It doesn’t take a tornado or severe thunderstorms to produce high winds with damaging force. Fast moving weather systems can cut across large parts of the country and the resulting winds can bring down tree limbs and entire trees, damage roofs and siding and take lawn furniture, trash cans and trampolines airborne.
Here’s how to be ready for windstorms:
Before the storm:
- Bring trash cans inside a garage or basement if possible. If you leave them outdoors, secure them as best as possible.
- Bring in any lawn furniture, toys, grills, bird feeders or other items that could be tossed around by high winds.
- Clean out gutters and drains so any rainwater can flow away from your home.
- Check your roof for loose shingles. Make plans to repair any shingles that need replacement.
- Rake leaves and pick up any downed limbs or sticks to cut down on flying debris and prevent clogged sewer drains.
- Expect downed trees and power outages. Here’s what to do in case the power goes out.
- Stay at home as severe weather arrives.
- Update your home inventory. Take pictures or videos of each room in your home and describe the items.
- Make sure you have copies of your homeowners insurance policy. It might be time for an insurance check-up.
- Make sure you have flashlights and extra batteries.
- Back-up computers.
- Check your NOAA All-Hazards Weather Radio and make sure its turned on and working.
- Have a communications plan in case family members get separated.
- Identify your storm safe shelter spot in your home or apartment and workplace.
- Have some cash on hand. Many stores can’t take credit or debit cards if the power is out.
- Review how to turn off water, electric and gas service to your house.
During the storm:
- Stay inside. Stay away from windows and sliding glass doors.

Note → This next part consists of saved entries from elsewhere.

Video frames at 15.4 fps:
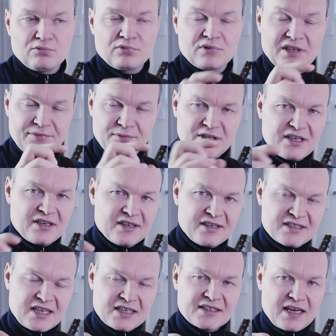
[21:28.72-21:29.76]
give me the
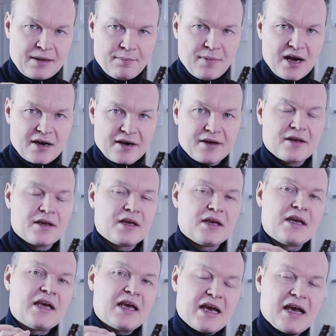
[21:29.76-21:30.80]
exact time marker,
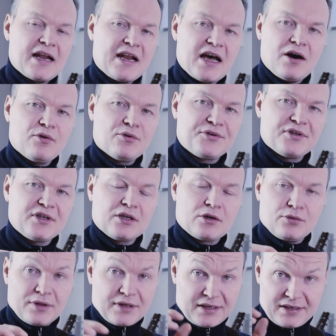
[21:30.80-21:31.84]
and I would
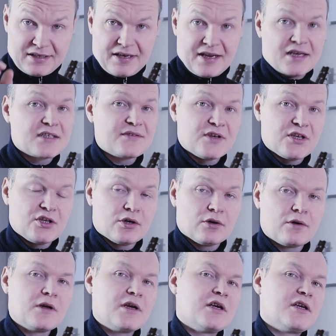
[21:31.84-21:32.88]
include it in the next
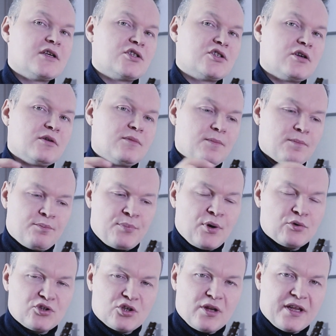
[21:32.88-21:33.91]
video. So
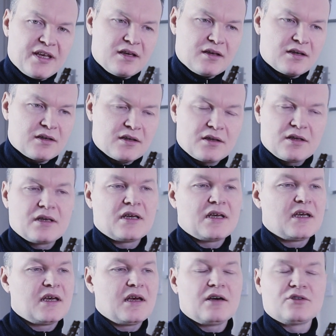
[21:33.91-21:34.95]
post your link.
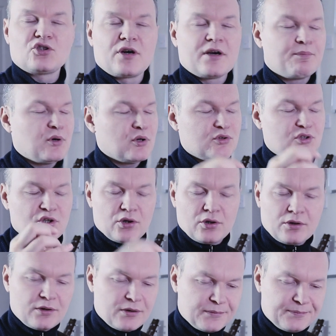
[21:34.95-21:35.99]
Post
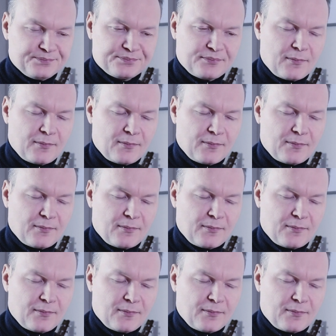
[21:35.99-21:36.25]
your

- Pay attention to local radio and television broadcasts, especially if weather conditions become severe.
- Take shelter if a tornado warning or severe thunderstorm warning is issued. Make sure to bring your emergency kit into your safe room. Add a pair of boots or sturdy shoes and socks to it in case you have to go outdoors.

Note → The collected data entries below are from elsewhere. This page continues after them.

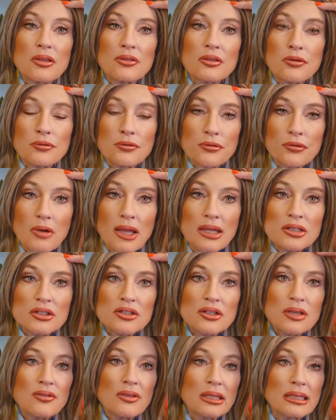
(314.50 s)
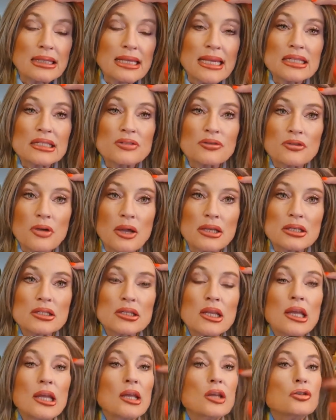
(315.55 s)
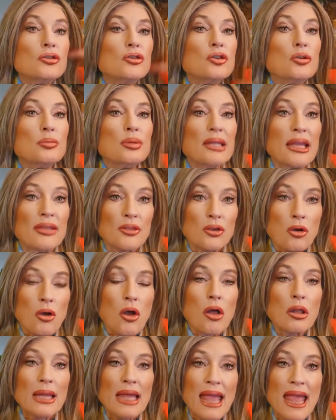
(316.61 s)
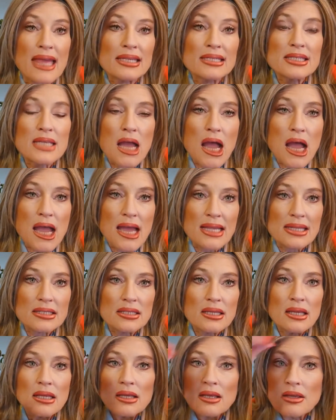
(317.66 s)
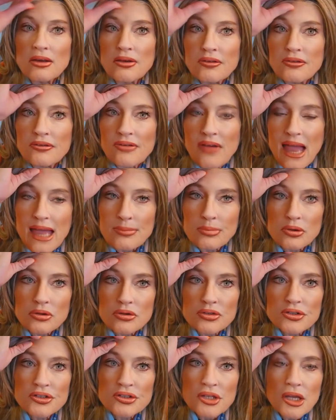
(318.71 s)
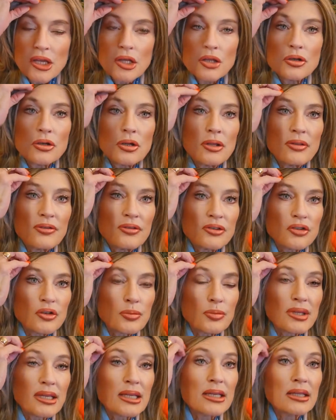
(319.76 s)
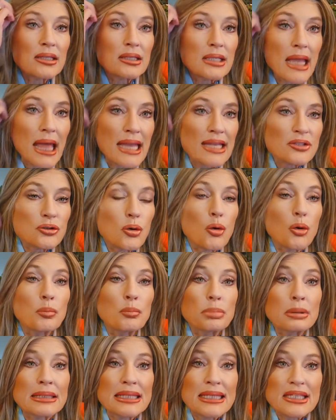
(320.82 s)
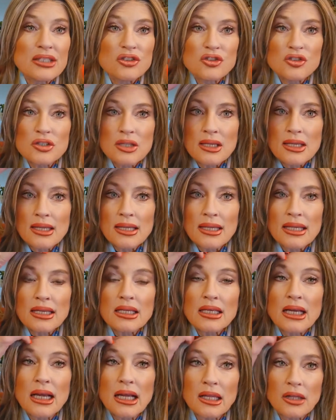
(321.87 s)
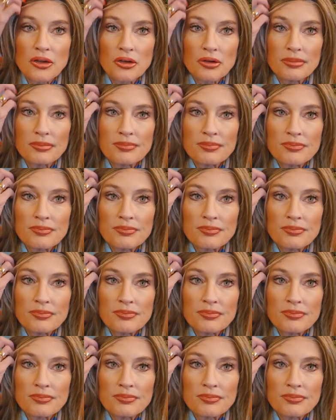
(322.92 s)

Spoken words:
the front, the lace front, to be, and they're all hand-tied fibers, to be light or bleached in color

- If you have a natural gas stove, furnace or other appliance and smell the rotten egg smell of gas or hear gas hissing out of a pipe, GET OUT OF THE HOUSE IMMEDIATELY. After you’re a safe distance away from your house, call 9-1-1 to report a gas leak.
- If there’s a power outage, report it to your utility company. A smartphone app is the best way to do this, otherwise call the utility company’s outage line and report it.
After the storm:
- Assess any damage inside your home. Make sure that water, electric and natural gas supplies are intact and unharmed.
- Let other family members know that you’re ok. Text messages will get through when voice calls won’t due to busy networks.
- STAY AWAY FROM ANY DOWNED POWER OR UTILITY LINES. In Fayette County, report these to Lexington E-911 at 859-258-3600. If it is clearly an emergency situation, such as a fire or power lines that are sparking on the ground, call 9-1-1.
- If the power is out, don’t open the freezer or refrigerator unless absolutely necessary. The longer they stay closed, the longer food will stay cold/frozen.
- Check the building and surroundings for damage. Watch out for broken glass and downed tree limbs that may move without warning.
- Contact your insurance company if your home or belongings are damaged.
- Don’t use gas or charcoal grills indoors to cook or heat. Both give off dangerous carbon monoxide fumes.
- Don’t use generators indoors. Keep generators at least 10 feet away from doors and windows.
- Check on neighbors and lend aid when possible.